FRamE Hall of Fame: Eames Demetrios

Two nights ago at the Anchorage Museum I was privileged to listen to a presentation by Eames Demetrios, and then meet and talk with him briefly afterwards.  As the grandson of groundbreaking designers Charles and Ray Eames, and current head of the Eames Office, Demetrios acts as caretaker/historian and archivist, providing continuity and keeping their work and influence at the forefront, while administering ongoing projects.

The presentation was bound to be fascinating, and he didn't disappoint.  He said that at the core of Charles and Ray's design philosophy was a welcoming accommodation of guests; and this binds together the various design disciplines, in all cultures of the world.  That was a revelation, and exciting to contemplate for a number of reasons.  One gets multiple opportunities in life to host guests [and then later, to be a guest] and it is amazing that so many have no idea how to do it.  As a guest, those times when the host is gracious and engaged are golden.  Those are the memories that are treasured forever.  As a Designer, this realization tends to put the work effort in focus and context.

Charles and Ray launched a dizzying array of pursuits, many of which didn't seem to go together or have a logical progression from one to the next.  Others working in the 1940s and '50s had a similar bent, and I see it in a few people working that way today but it is less common.

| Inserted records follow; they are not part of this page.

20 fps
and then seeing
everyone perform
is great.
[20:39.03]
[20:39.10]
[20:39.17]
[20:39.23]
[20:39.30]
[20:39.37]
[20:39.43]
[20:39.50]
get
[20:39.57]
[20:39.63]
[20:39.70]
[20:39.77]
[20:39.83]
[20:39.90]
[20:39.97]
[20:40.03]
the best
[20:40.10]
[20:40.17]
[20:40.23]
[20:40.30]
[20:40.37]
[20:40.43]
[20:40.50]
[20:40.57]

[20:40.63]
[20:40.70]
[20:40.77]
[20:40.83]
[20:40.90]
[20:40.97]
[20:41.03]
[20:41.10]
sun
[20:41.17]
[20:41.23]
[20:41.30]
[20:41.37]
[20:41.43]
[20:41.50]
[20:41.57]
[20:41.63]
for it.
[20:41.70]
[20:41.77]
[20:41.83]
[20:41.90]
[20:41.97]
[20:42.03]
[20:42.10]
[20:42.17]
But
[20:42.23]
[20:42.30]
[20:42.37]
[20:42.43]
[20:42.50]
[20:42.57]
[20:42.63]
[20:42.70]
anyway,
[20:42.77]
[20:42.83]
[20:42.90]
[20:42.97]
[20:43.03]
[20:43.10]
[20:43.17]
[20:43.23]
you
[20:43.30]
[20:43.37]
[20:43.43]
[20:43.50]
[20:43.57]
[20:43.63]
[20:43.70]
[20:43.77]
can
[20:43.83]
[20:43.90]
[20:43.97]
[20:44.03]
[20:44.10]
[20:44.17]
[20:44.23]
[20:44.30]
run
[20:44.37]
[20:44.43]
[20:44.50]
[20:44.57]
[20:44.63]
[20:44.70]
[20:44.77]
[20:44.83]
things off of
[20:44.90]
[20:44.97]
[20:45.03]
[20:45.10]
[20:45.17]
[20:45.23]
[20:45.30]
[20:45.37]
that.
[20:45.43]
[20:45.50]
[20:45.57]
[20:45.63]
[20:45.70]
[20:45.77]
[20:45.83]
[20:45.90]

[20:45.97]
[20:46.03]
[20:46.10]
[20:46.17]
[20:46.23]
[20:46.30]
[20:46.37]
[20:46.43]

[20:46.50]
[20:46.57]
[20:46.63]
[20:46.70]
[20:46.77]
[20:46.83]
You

The trait I most appreciated about them is perseverance, and the stories and anecdotal evidence Demetrios presented really reinforced it.  There were many prototypes that absolutely didn't work, and projects that were abandoned because they were ill-suited for one reason or another.  In some cases it took years of experimentation to lead to a desirable/useful result.  Rather than consider any of these dead ends as failures, requiring redress and restructuring to prevent the similar failures in the future, they celebrated them.  Such commitment is the major ingredient to their success and ability to innovate over and over.

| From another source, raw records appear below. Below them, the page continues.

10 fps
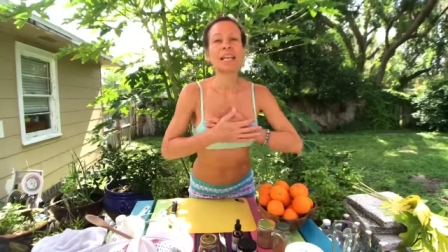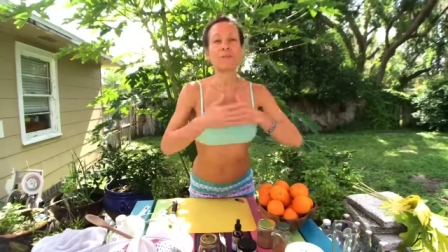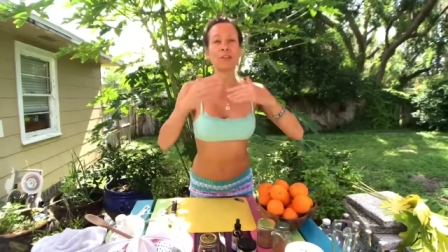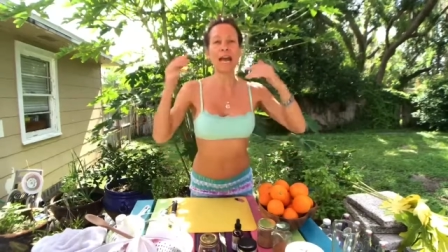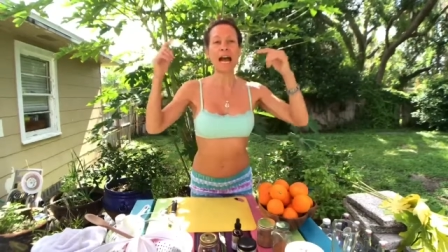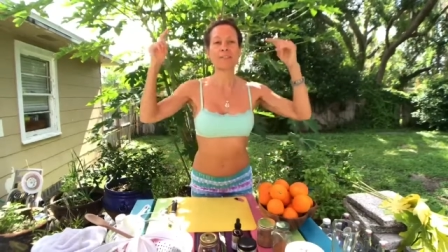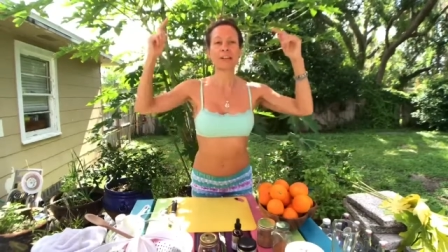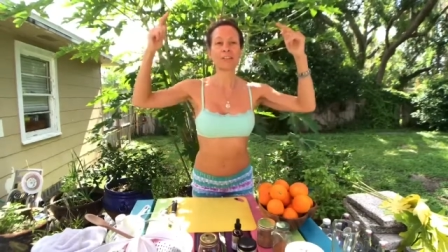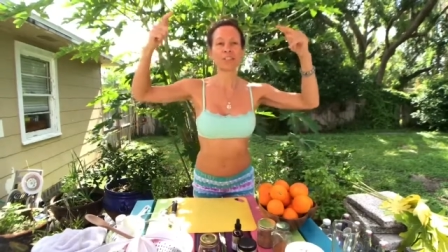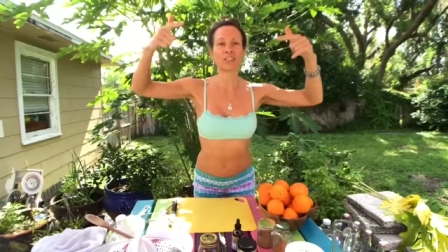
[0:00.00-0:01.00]
If you haven't
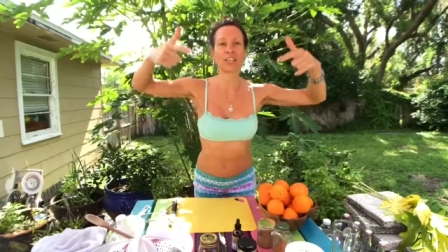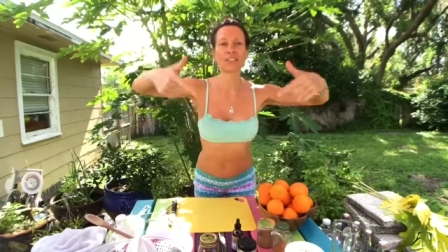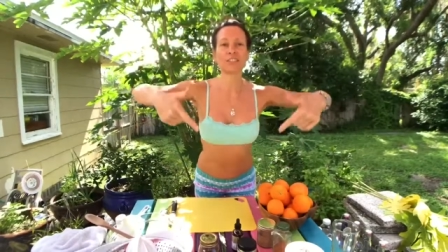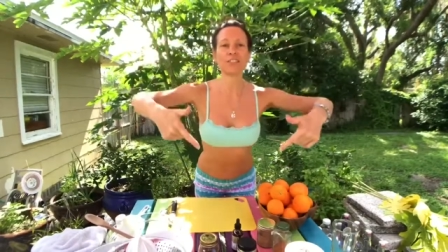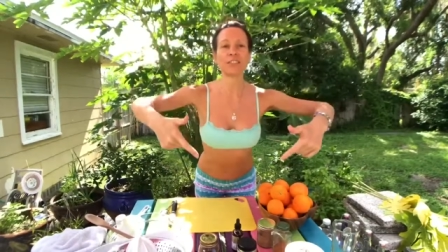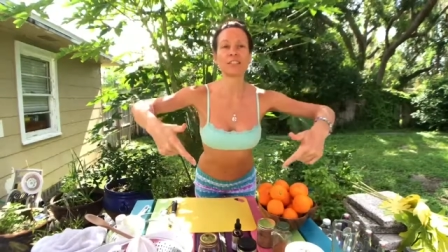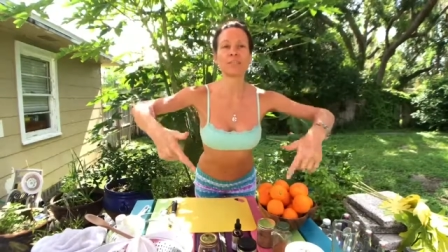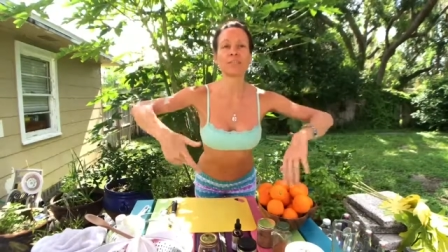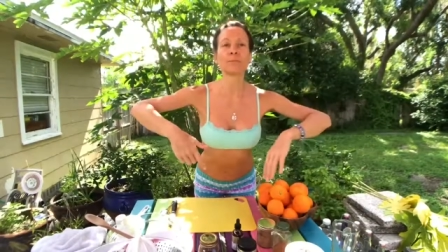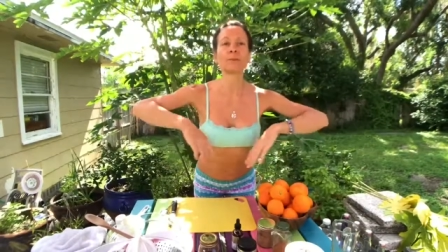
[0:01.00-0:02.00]
already shared this in the
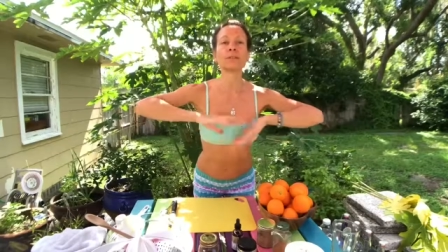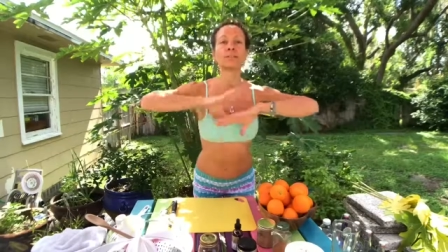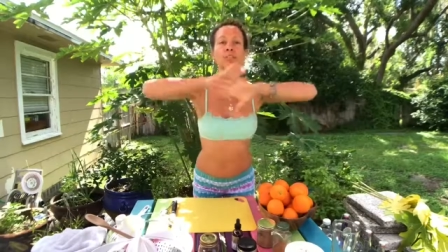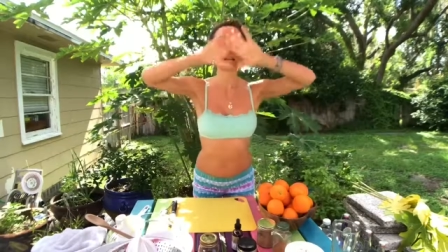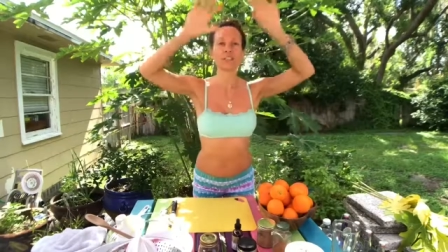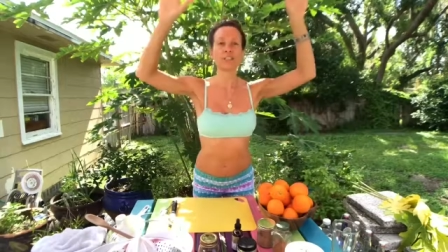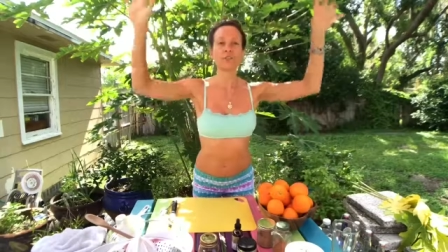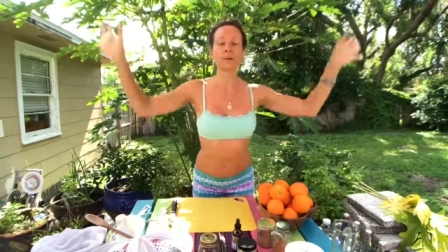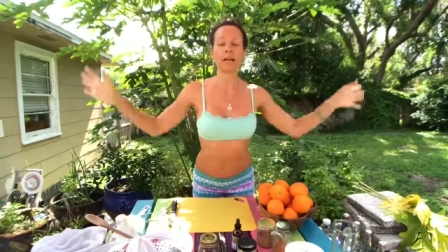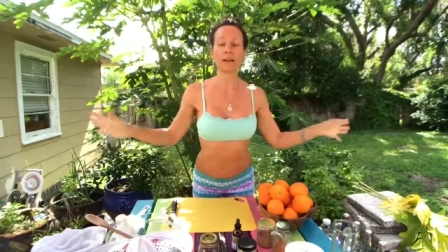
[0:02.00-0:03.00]
group, share
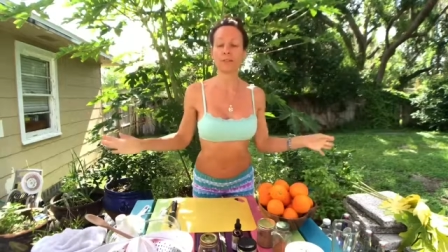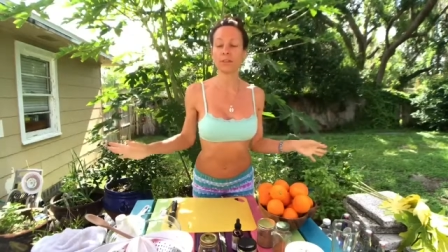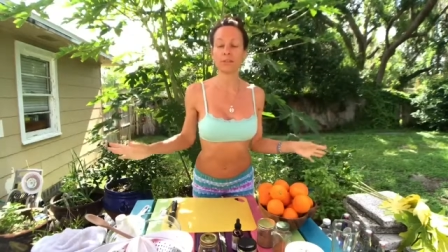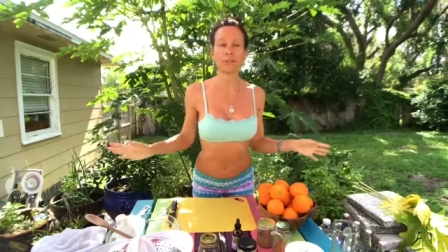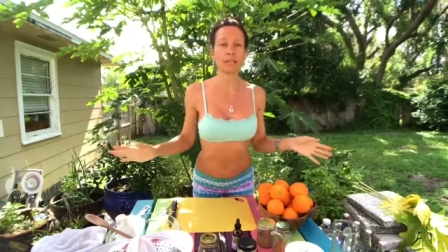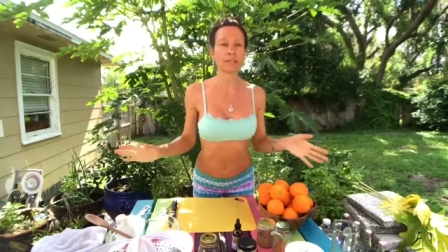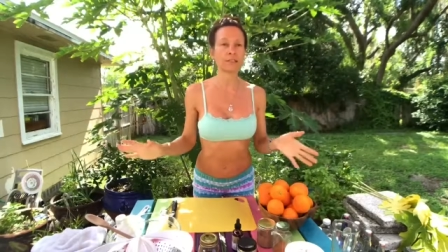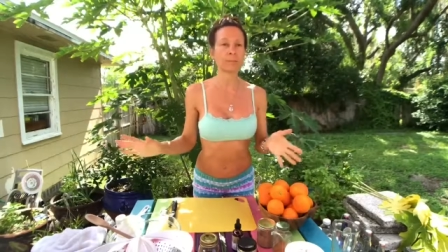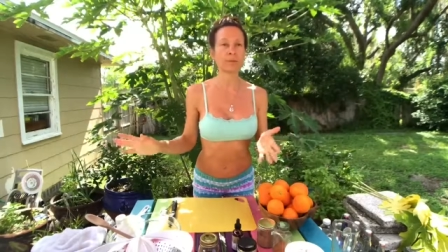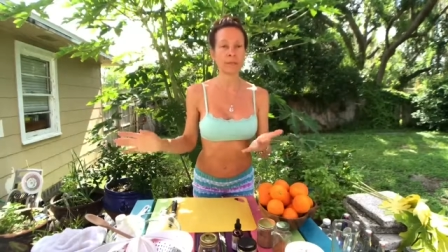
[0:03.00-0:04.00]
this wherever you think
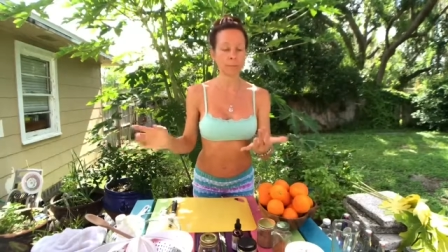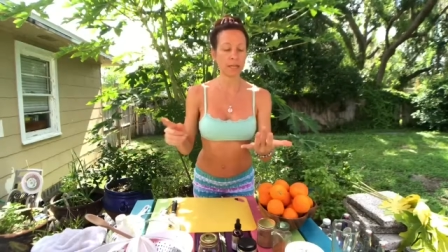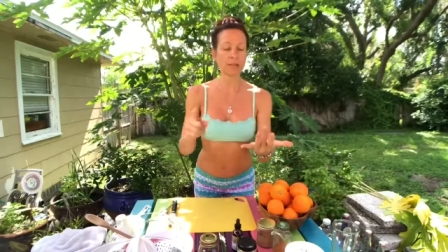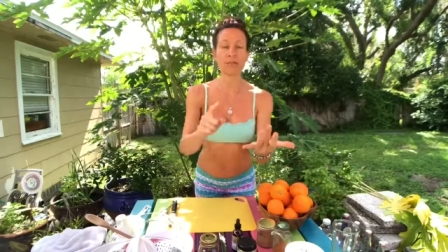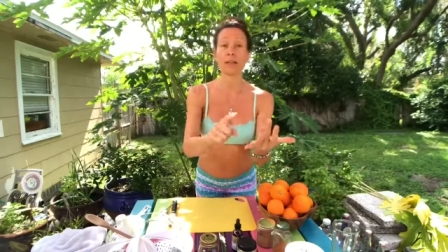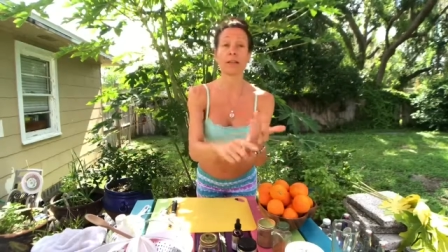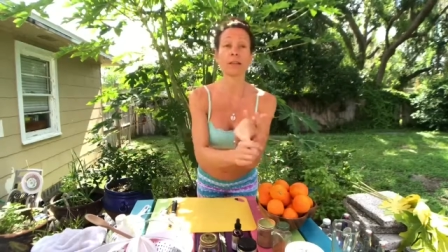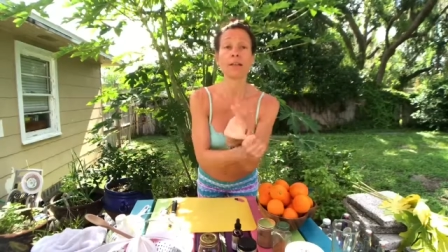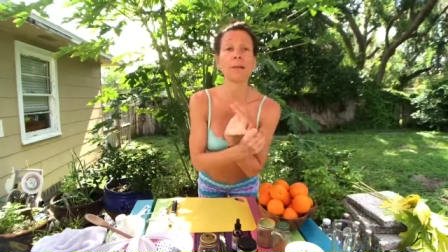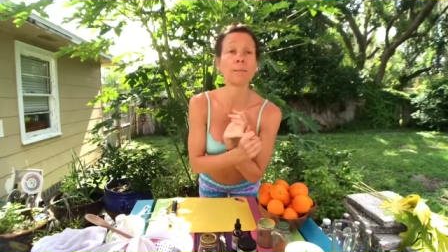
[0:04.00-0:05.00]
someone can benefit.
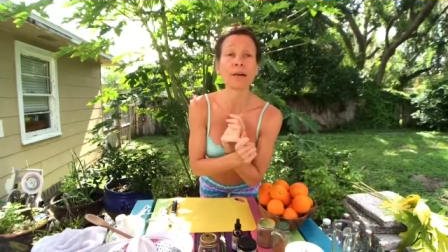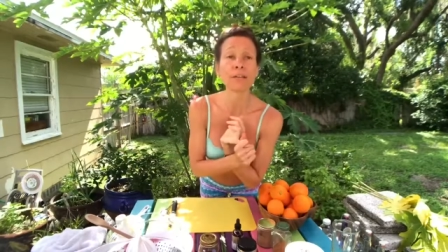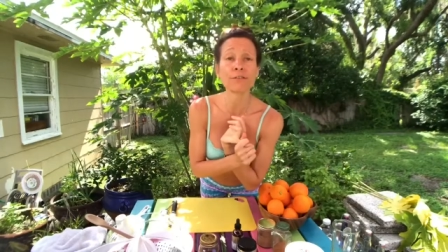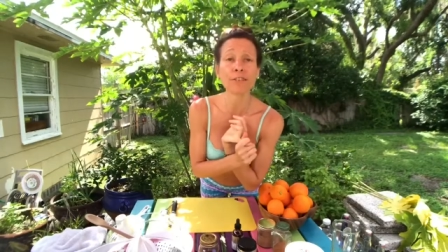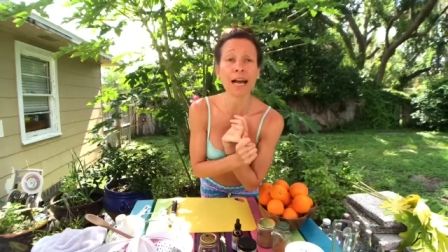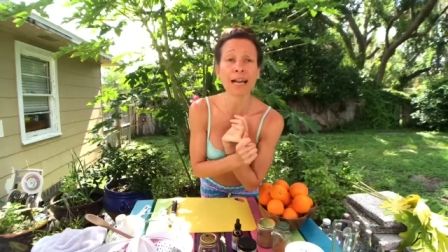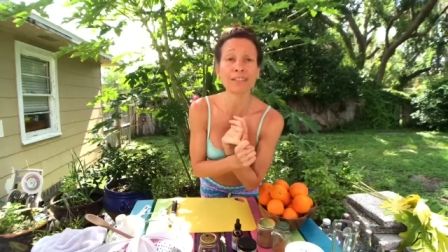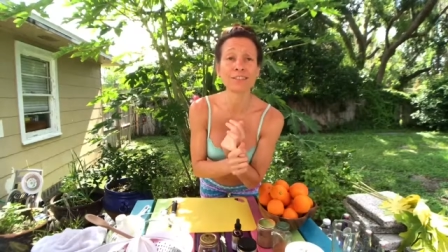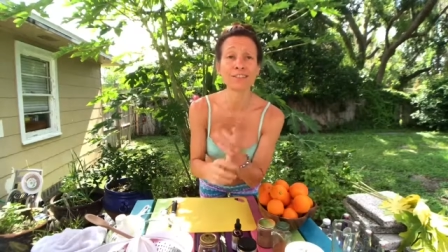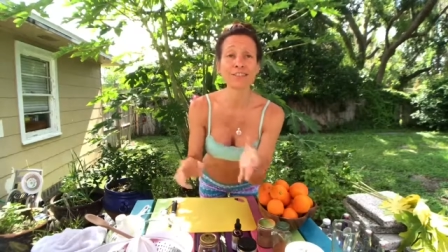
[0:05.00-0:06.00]

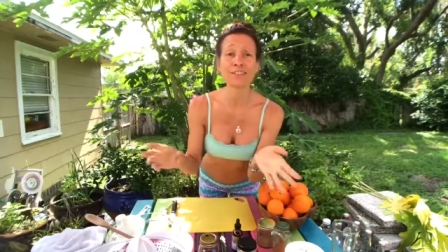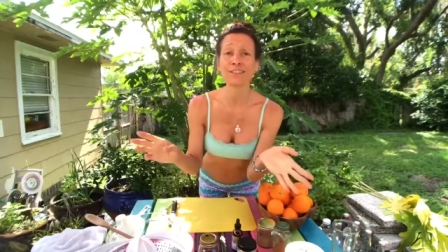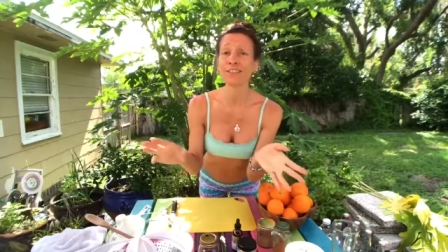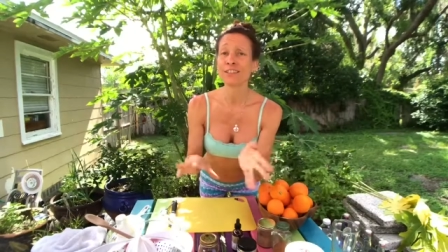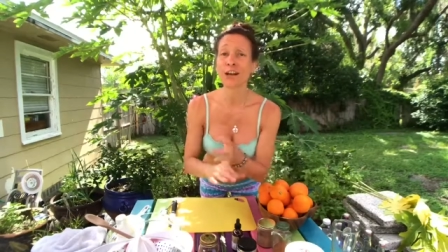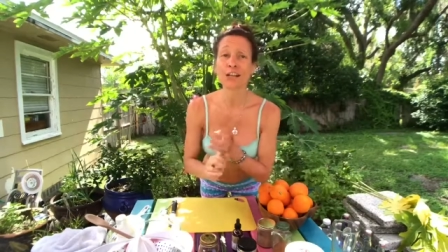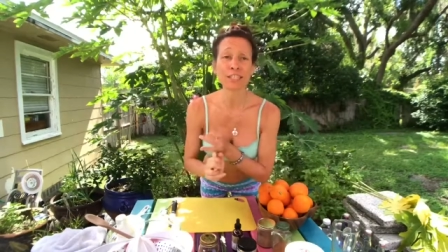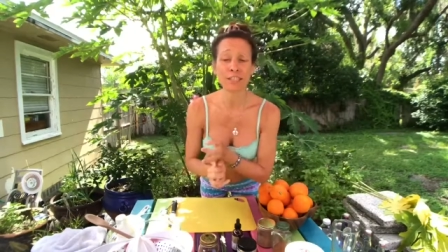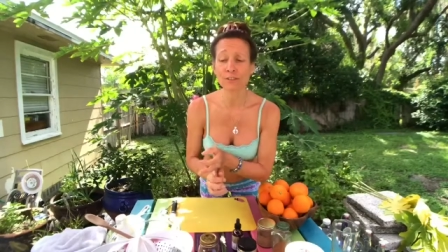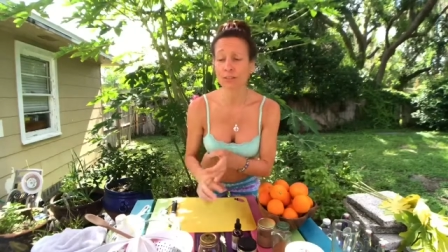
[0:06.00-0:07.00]
Butterflies,
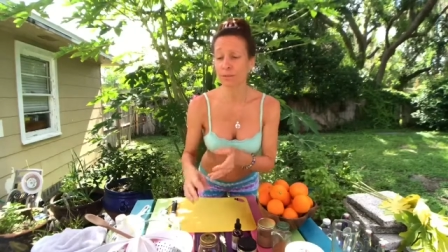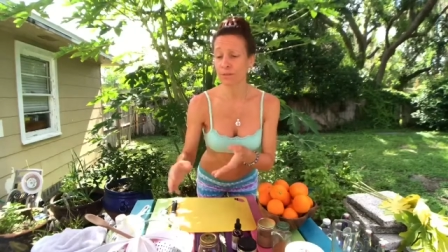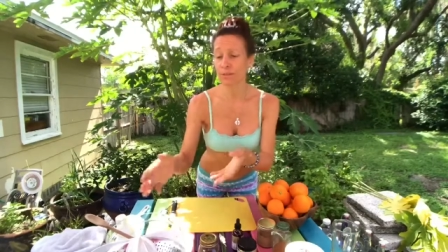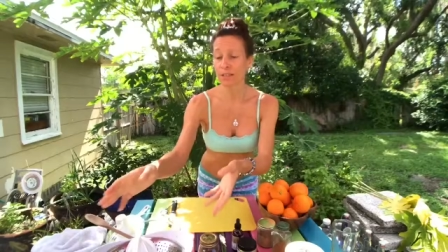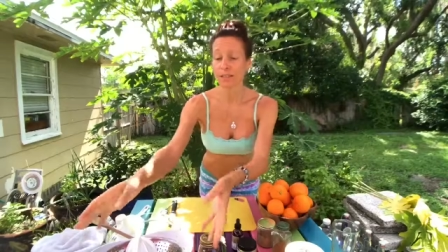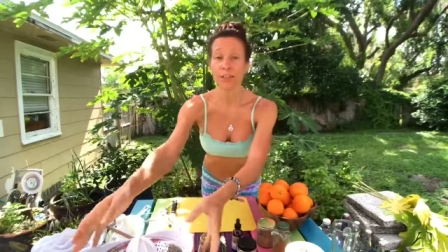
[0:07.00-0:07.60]
gardening groups.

Demetrios repeated some of Charles and Ray's quotes I'd heard before ["We take our pleasures seriously"] and filled in some gaps about certain struggles they experienced.  Most of all, they brought joy and humor to most of what they did.  The Do Nothing Machine was nothing short of pure genius.

In the beginning, I knew of Eames because of their fiberglass shell chair, a mid-century modern classic.  The armchair version particularly is astonishingly comfortable, while not looking like it would be.  It was a critical and financial success for them.  It is only a small part of their body of work.  I wondered what Charles, who died in 1978 and Ray, who left this world ten years later would do with an iPhone.  [Nothing that most of the rest of us could possibly dream up, no doubt.]